La quatrième et dernière partie de l’ouvrage s’intéresse plus particulièrement aux convergences et différences entre islam et christianisme d’un point de vue évangélique. Selon Schirrmacher, la tradition islamique aurait tendance à donner une image plus négative des chrétiens et de la foi chrétienne que le Coran lui-même. Mais même si celui-ci se réfère de façon sélective aux écritures juives (AT) et chrétiennes (NT), les allusions aux textes et personnes bibliques dans le Coran y seraient souvent vagues et donneraient lieu à une lecture nouvelle et différente propre à l’islam. Ainsi, par exemple, le titre de « Christ » accordé à Jésus dans le Coran ne serait plus qu’un simple titre honorifique, dénué de toute signification messianique spécifique. Mis à part l’attention accordée à la place des prophètes bibliques (et non bibliques) dans le Coran, il est significatif de découvrir le statut particulier que le Coran attribue à Jésus. Mais c’est surtout la relecture musulmane de la christologie – notamment les évènements-clés que sont la crucifixion et la résurrection – au travers de ses écrits et de sa théologie qui est des plus intéressantes. Au cœur des controverses islamo-chrétiennes se trouve un document qui daterait de l’époque médiévale, l’Evangile de Barnabé, dont certaines déclarations ne seraient conformes ni avec le Coran, ni avec la Bible. La compréhension chrétienne d’un salut possible par l’intermédiaire de Jésus et de son œuvre est donc fondamentalement différente de la représentation islamique du salut qui part du principe que Muhammad est l’ultime prophète de Dieu et le Coran l’ultime vérité révélée et digne de foi (par opposition à la falsification présumée des Ecritures juives et chrétiennes).

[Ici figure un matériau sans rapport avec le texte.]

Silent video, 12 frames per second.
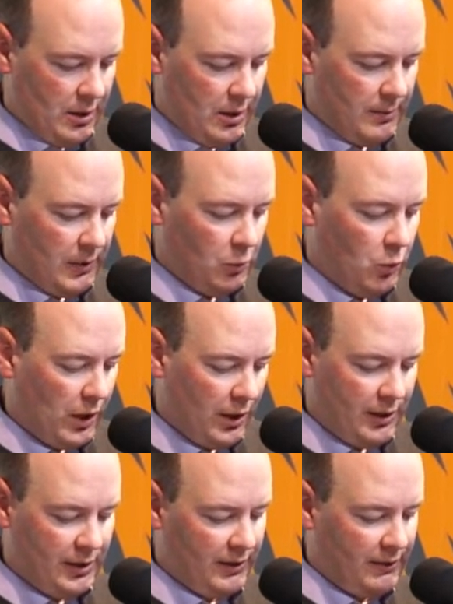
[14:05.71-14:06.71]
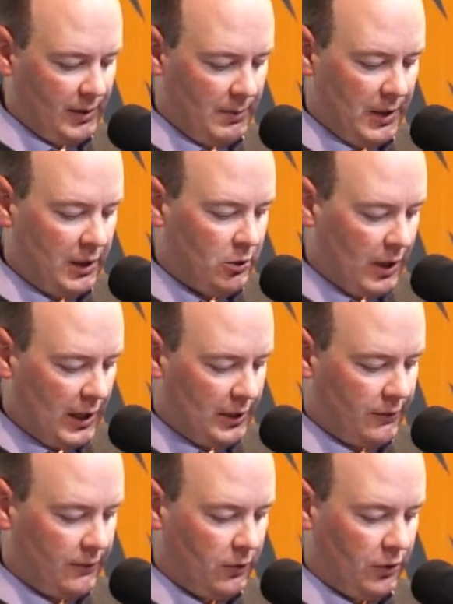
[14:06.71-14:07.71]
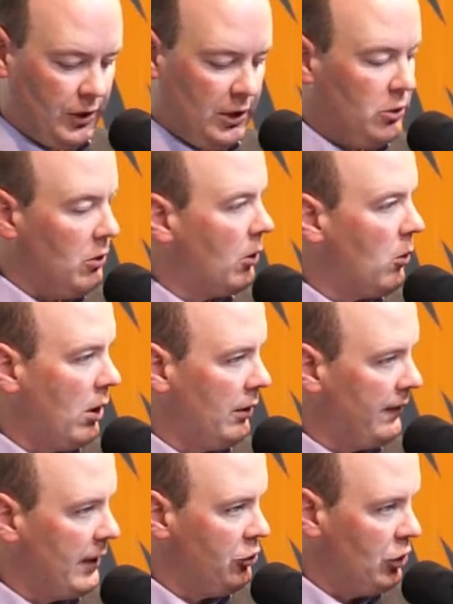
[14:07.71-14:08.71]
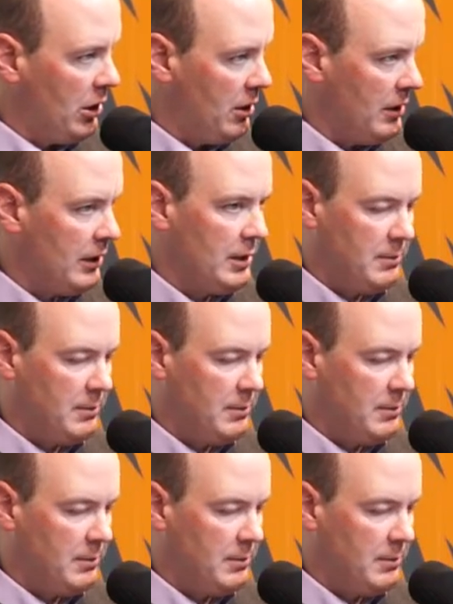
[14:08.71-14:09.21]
Um, whereas if somebody transfers it to a qualified charity,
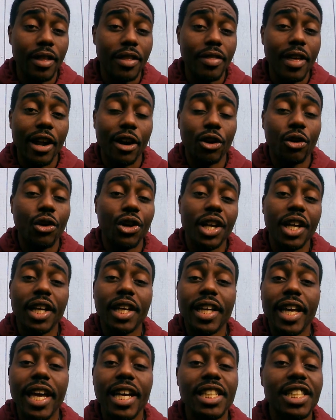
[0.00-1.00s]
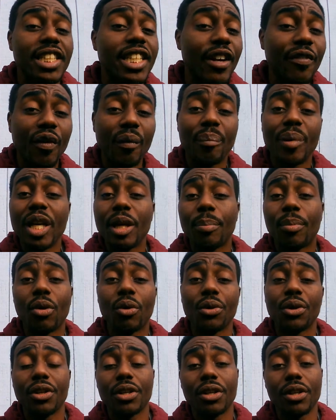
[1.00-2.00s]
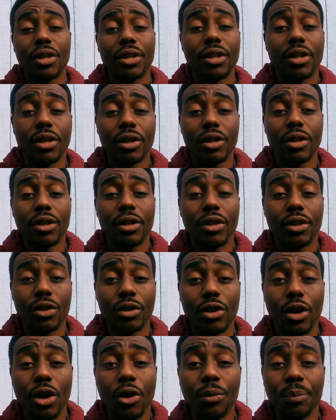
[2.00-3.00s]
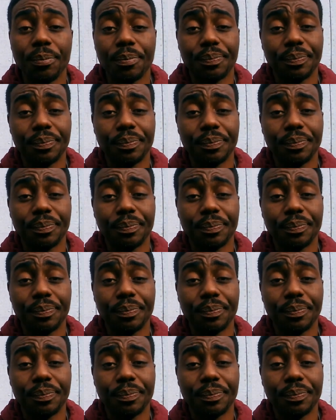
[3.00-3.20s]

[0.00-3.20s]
that are going to engage different people. You know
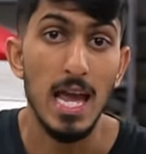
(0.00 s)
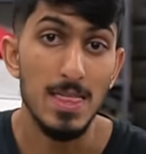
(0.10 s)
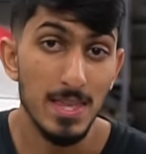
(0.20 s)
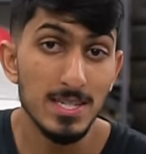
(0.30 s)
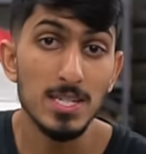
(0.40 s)

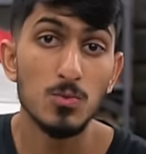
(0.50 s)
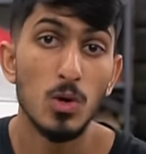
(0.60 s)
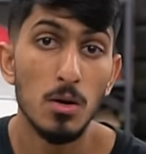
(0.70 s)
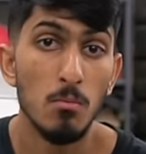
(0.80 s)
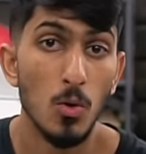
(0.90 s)
And this is
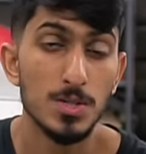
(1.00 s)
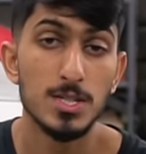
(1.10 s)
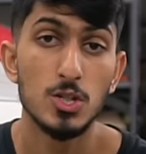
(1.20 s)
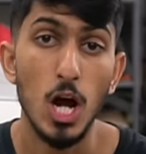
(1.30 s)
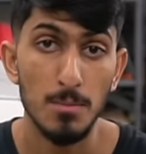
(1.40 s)
where
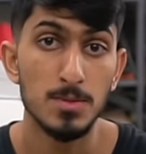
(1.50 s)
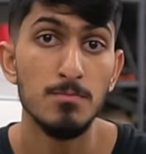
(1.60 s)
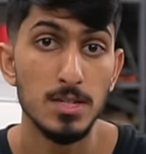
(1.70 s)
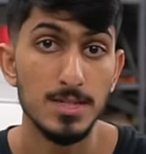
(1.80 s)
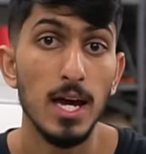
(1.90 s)
most shops
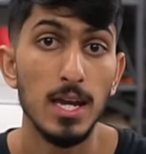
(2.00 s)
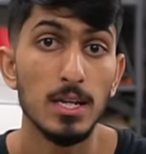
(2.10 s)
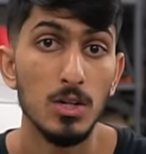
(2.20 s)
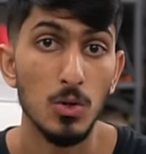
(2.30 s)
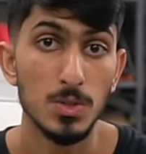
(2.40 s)

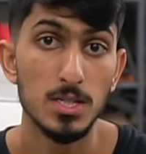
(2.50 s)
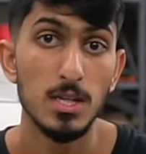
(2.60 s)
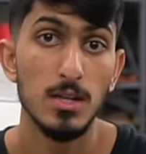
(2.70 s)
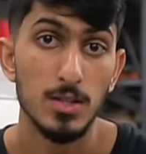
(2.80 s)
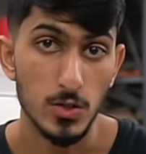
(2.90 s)

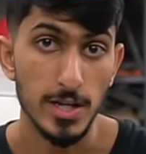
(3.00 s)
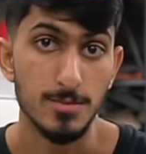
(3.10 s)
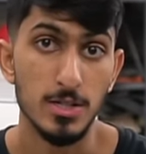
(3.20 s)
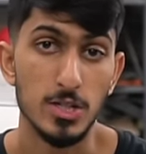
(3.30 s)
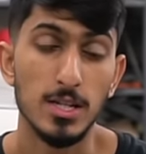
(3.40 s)
misdiagnose the
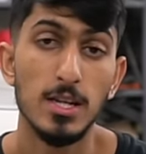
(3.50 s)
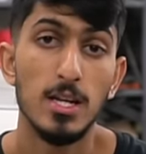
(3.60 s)
transmission.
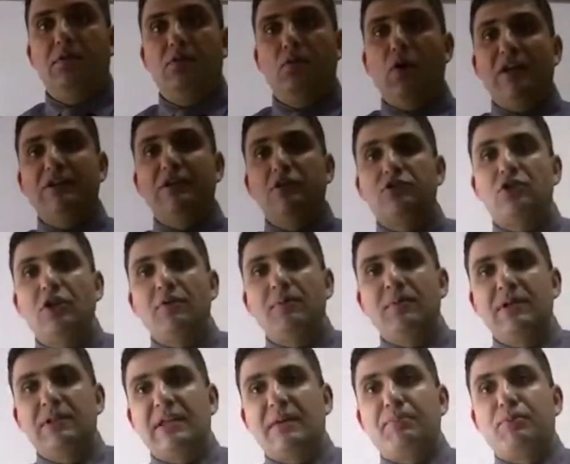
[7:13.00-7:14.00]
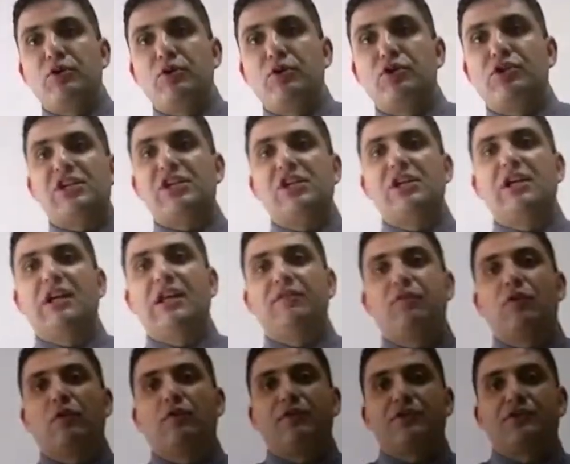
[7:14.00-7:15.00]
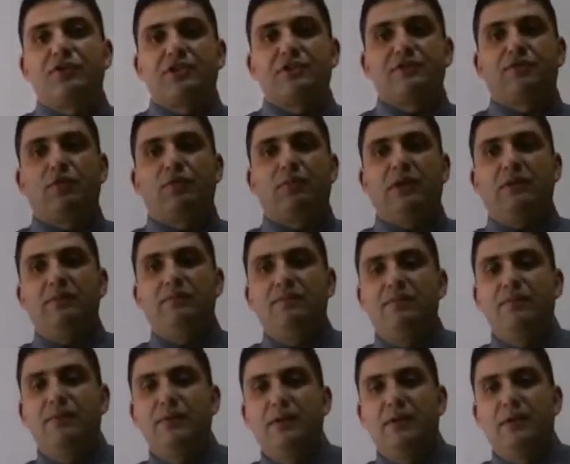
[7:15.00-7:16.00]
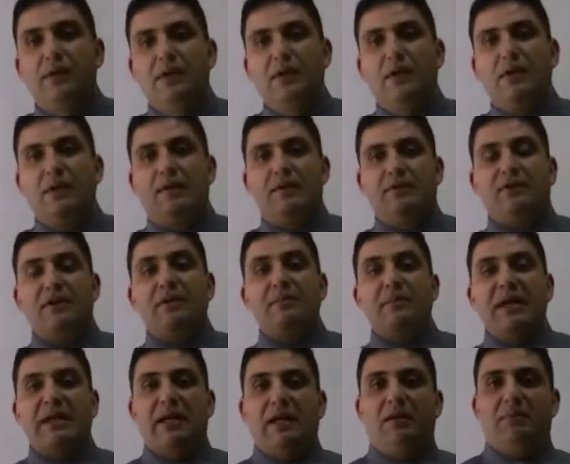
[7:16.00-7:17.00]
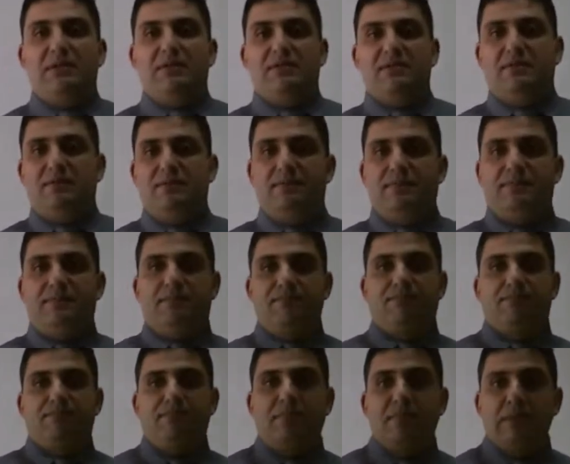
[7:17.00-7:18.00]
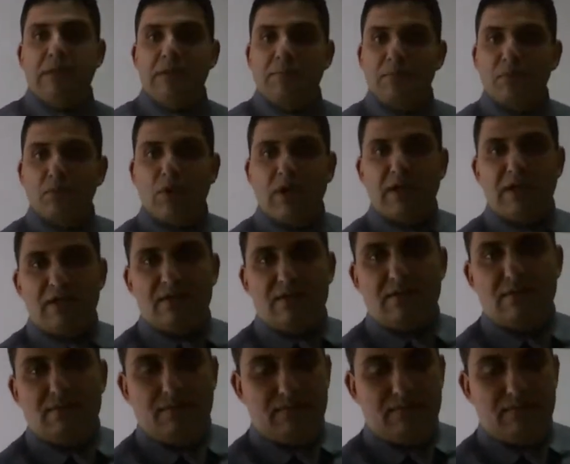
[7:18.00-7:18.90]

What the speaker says: What determines the protection level of a transformer? 3 main elements. Number 1 is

L’ouvrage conclut avec deux chapitres historiques, l’un sur la critique de l’islamologie et l’autre sur la controverse islamo-chrétienne. On ne s’étonne pas vraiment de trouver parmi les sujets particulièrement sensibles : les croisades, le colonialisme (européen) et l’approche historico-critique du monde académique occidental des langues et cultures orientales. On peut se demander cependant pourquoi l’auteur choisit de présenter dans ce même chapitre, plutôt que dans un chapitre séparé sur la mission chrétienne en terre musulmane, quelques-uns des premiers missionnaires protestants dans le monde islamique. Parmi les annexes, on trouvera un glossaire fort utile des termes arabes utilisés dans le texte.
On peut regretter l’absence d’un chapitre spécifique traitant de la place de l’islam en Europe, hier et aujourd’hui, qui aurait pu aborder plus particulièrement des problématiques telles que islam et laïcité, l’intégration des minorités musulmanes dans nos sociétés européennes, ou encore la compatibilité entre l’islam et la démocratie occidentale.